*Your objective*
Determine how many lines below contain the string "frames" and give that number without anything else.

Stored data
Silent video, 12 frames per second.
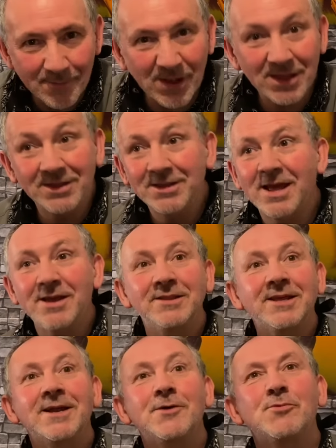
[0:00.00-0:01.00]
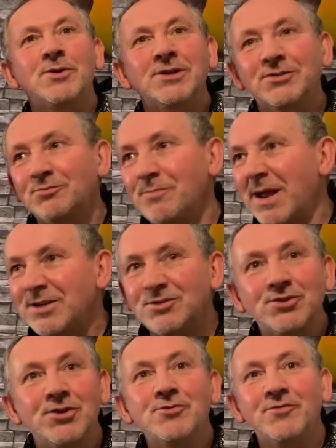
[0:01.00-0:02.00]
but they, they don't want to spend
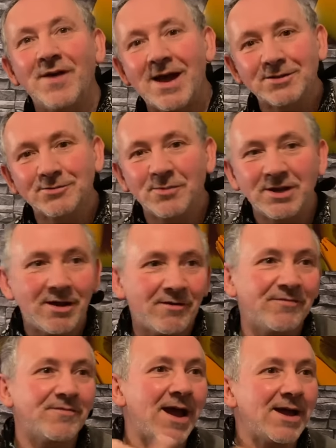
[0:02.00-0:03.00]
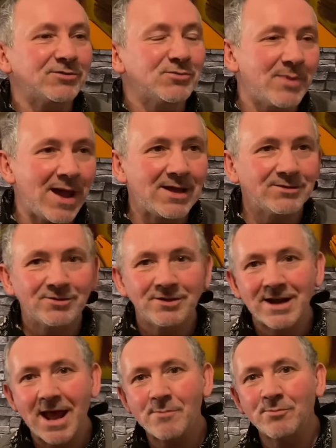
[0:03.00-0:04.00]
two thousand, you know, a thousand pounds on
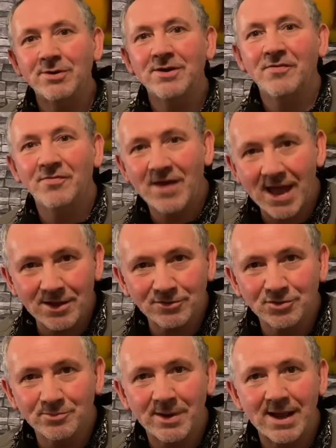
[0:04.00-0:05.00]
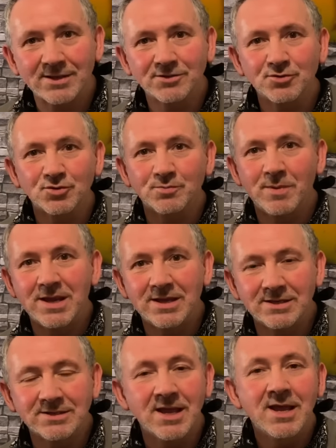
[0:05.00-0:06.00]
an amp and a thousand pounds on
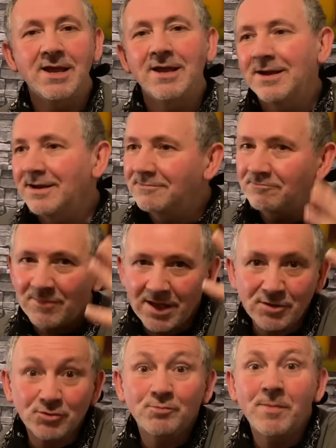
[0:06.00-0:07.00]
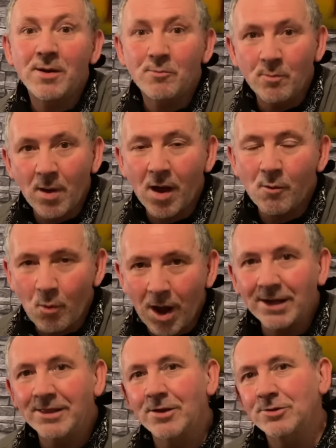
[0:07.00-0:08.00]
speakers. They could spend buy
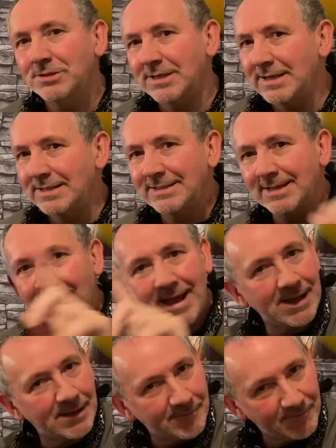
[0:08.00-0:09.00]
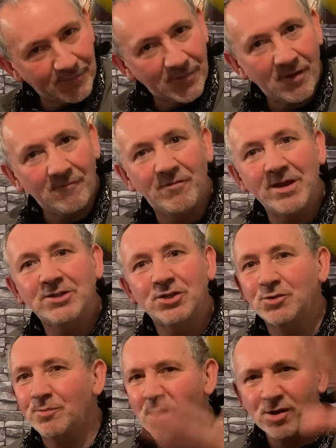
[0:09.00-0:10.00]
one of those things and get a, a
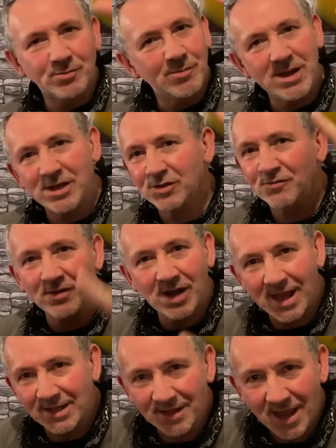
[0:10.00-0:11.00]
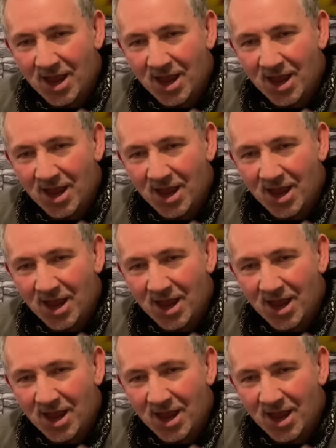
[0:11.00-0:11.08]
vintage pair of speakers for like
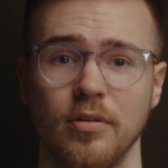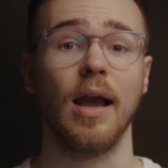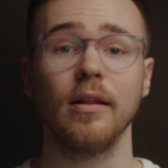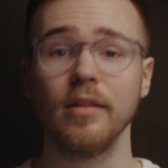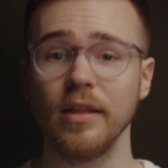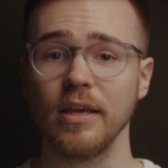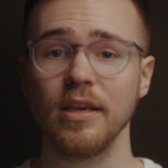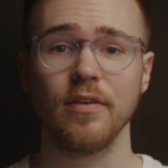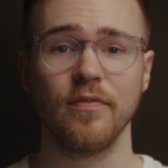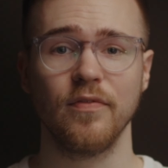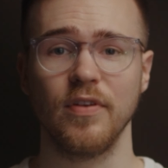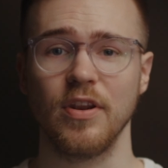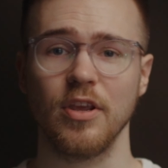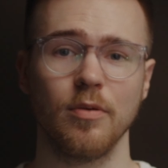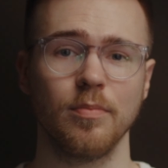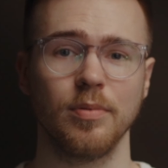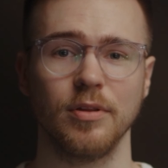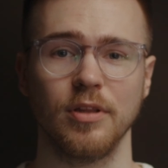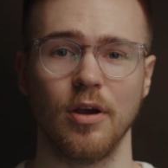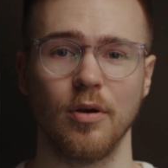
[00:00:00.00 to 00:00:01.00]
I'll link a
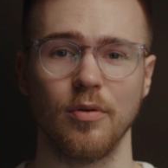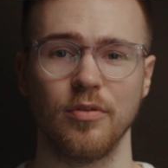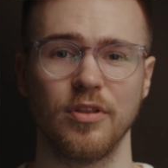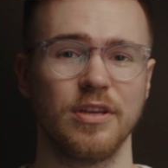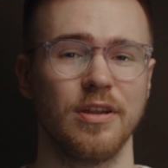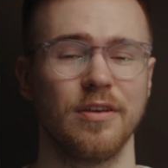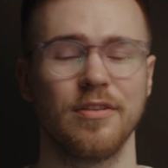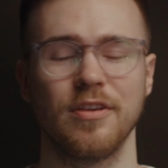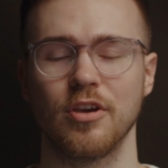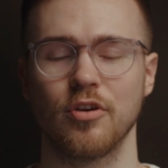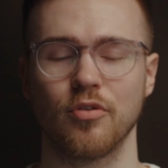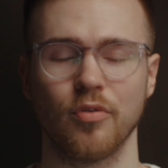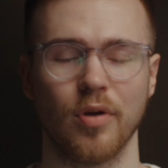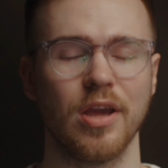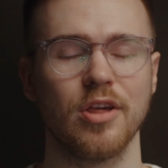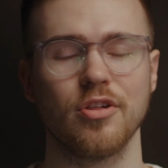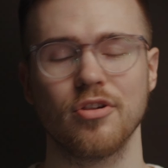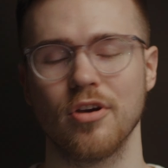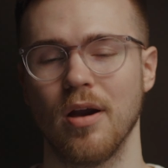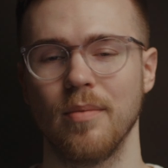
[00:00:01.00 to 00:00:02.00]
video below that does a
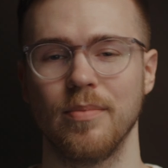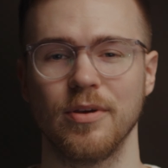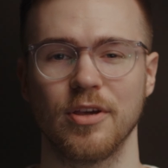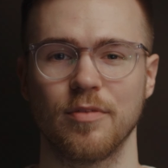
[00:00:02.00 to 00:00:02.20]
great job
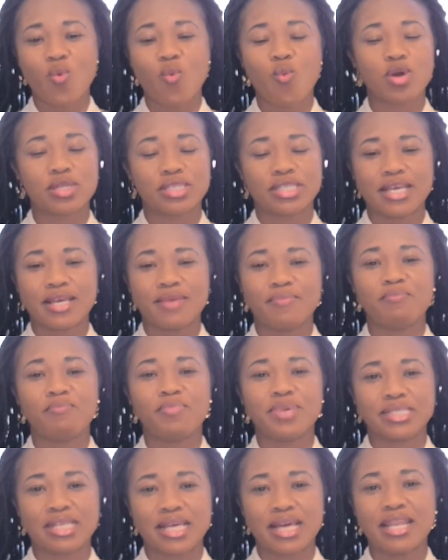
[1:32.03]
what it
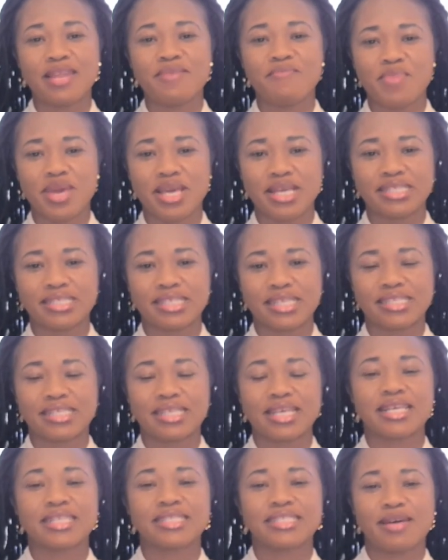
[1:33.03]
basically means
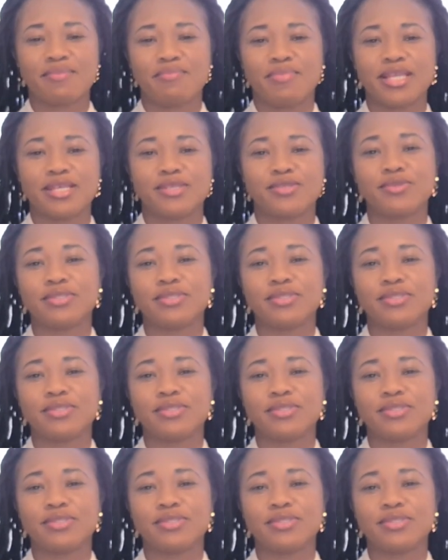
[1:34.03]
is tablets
* * *
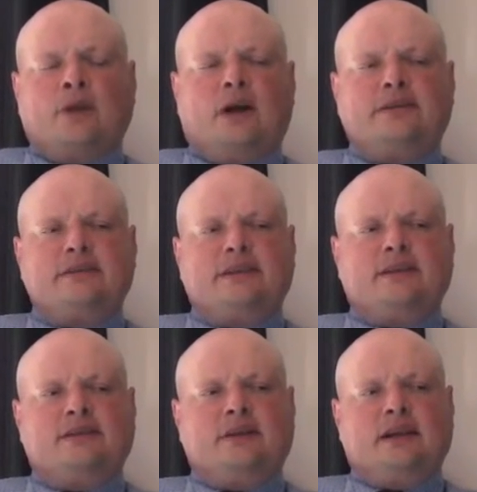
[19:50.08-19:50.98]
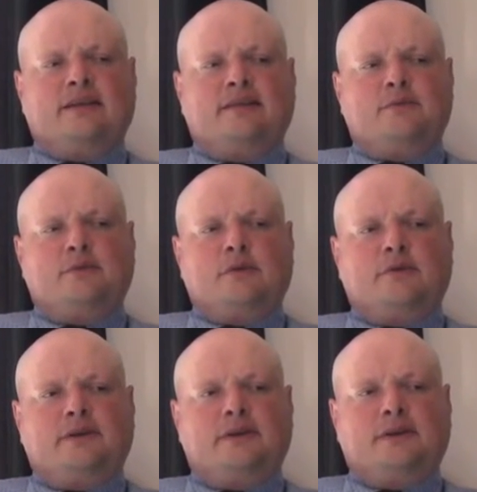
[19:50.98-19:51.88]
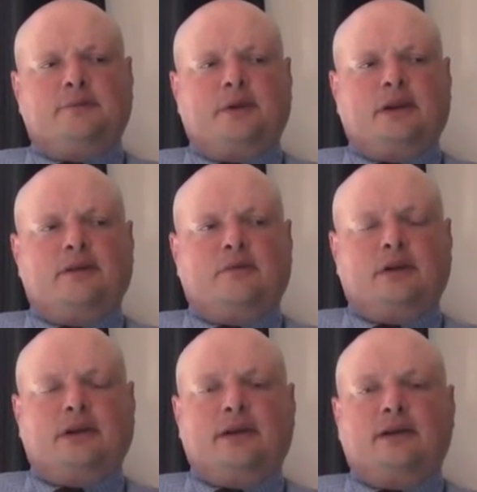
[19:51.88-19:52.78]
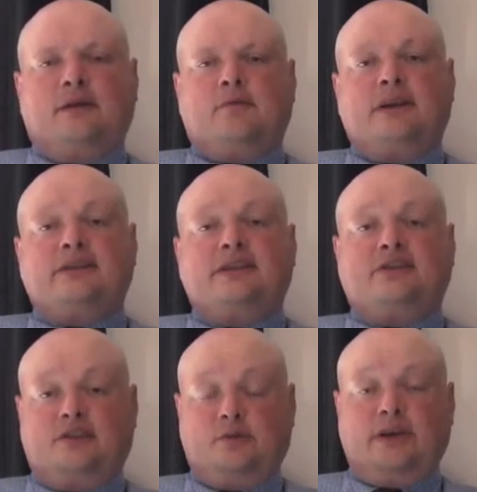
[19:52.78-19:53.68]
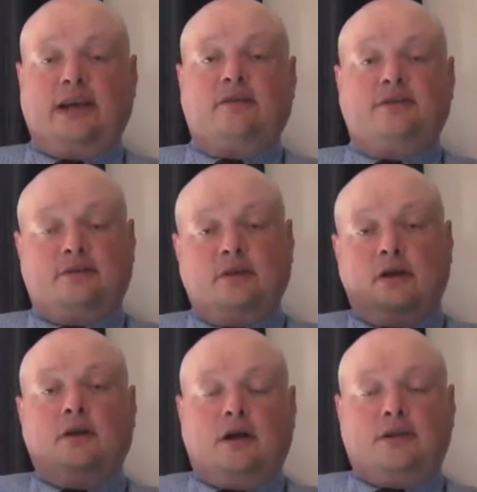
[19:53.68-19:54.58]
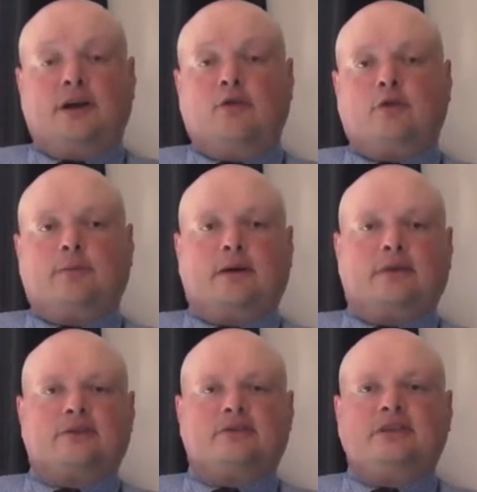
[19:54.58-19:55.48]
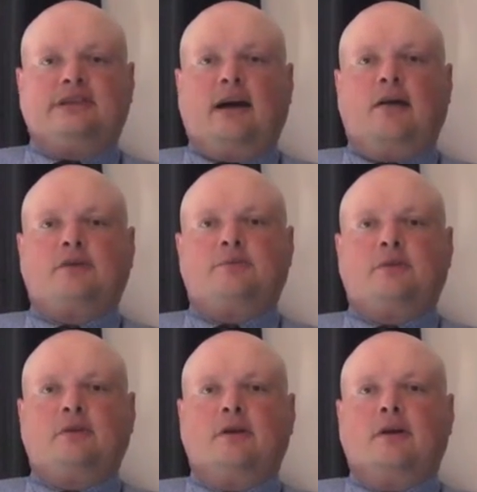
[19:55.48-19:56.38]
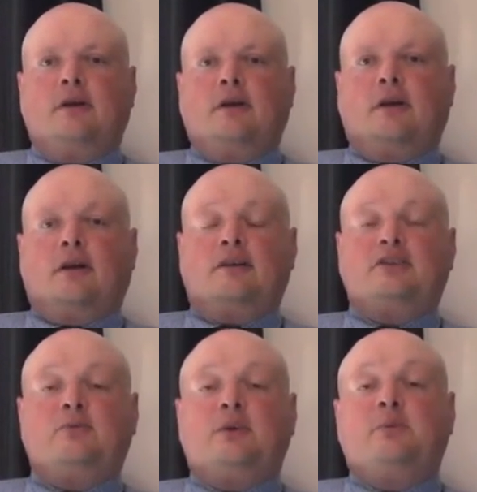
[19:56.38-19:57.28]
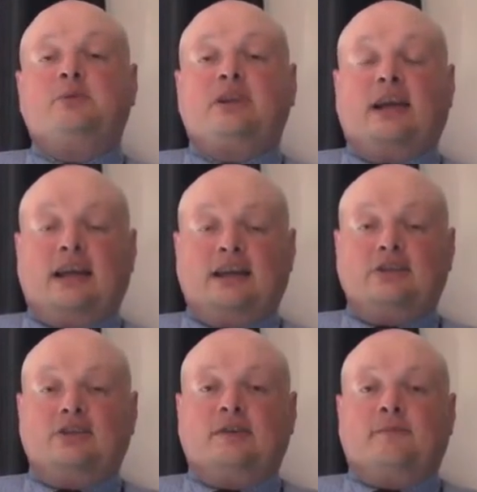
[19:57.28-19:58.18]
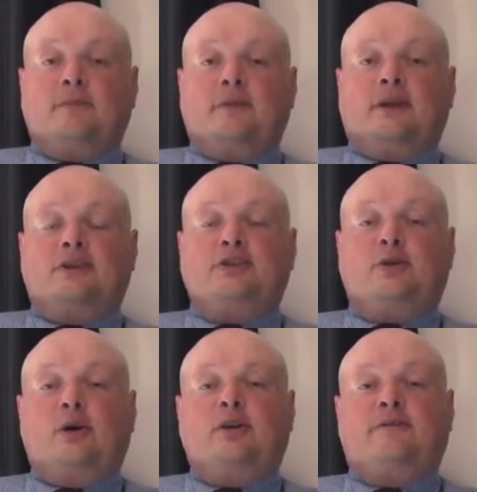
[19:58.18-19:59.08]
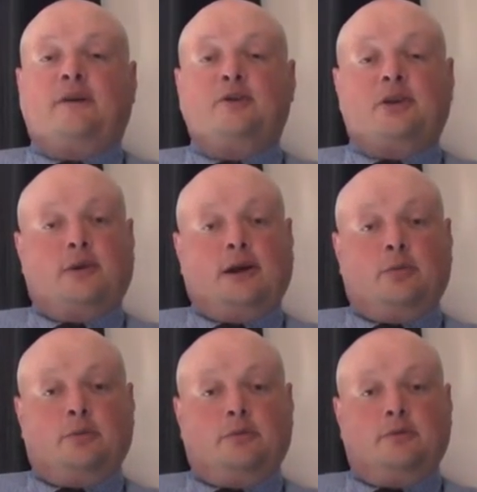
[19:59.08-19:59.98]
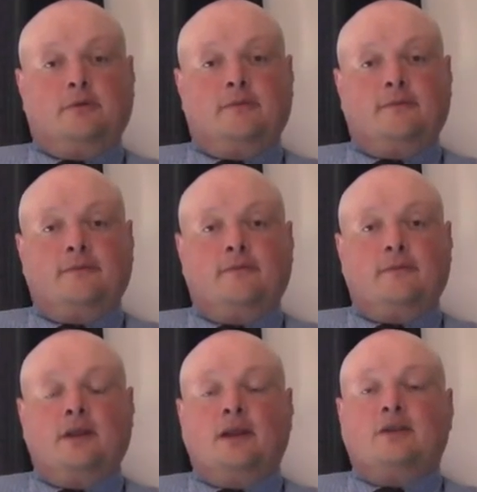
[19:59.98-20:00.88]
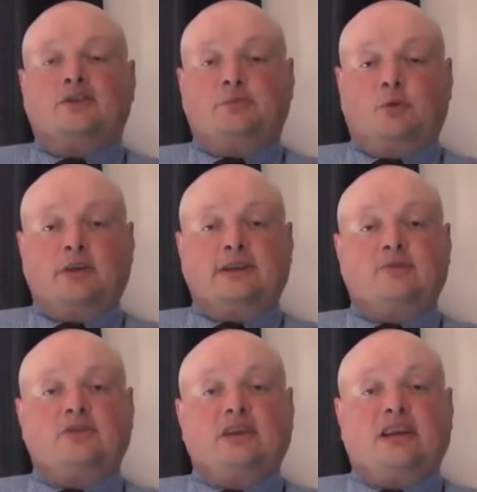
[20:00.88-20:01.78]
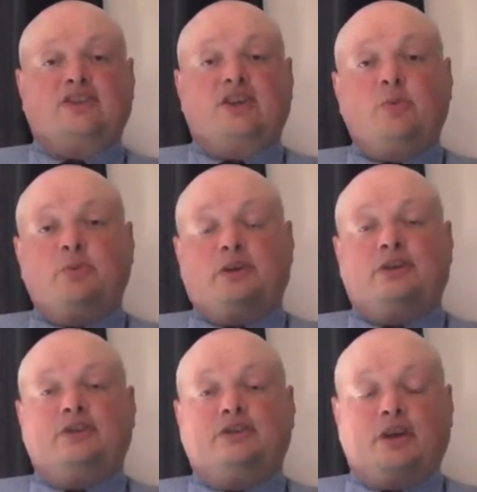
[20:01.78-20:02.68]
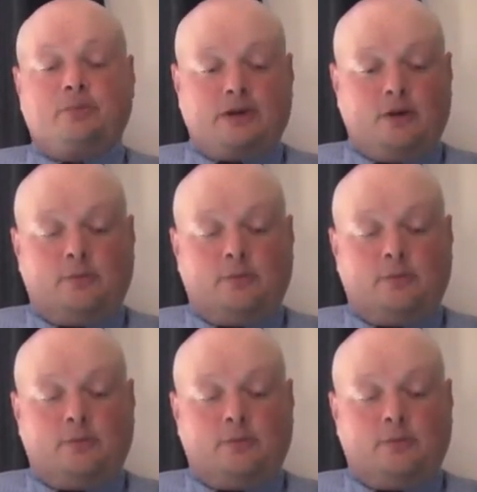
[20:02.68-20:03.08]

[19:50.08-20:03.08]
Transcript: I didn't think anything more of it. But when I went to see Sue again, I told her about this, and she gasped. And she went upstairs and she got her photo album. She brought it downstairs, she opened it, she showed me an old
...
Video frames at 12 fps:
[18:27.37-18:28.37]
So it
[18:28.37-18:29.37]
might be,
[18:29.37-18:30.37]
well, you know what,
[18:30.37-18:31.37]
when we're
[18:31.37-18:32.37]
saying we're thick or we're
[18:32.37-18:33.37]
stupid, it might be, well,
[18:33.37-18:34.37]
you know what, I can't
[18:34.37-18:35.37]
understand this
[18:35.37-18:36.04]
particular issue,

*Result of this exercise*
2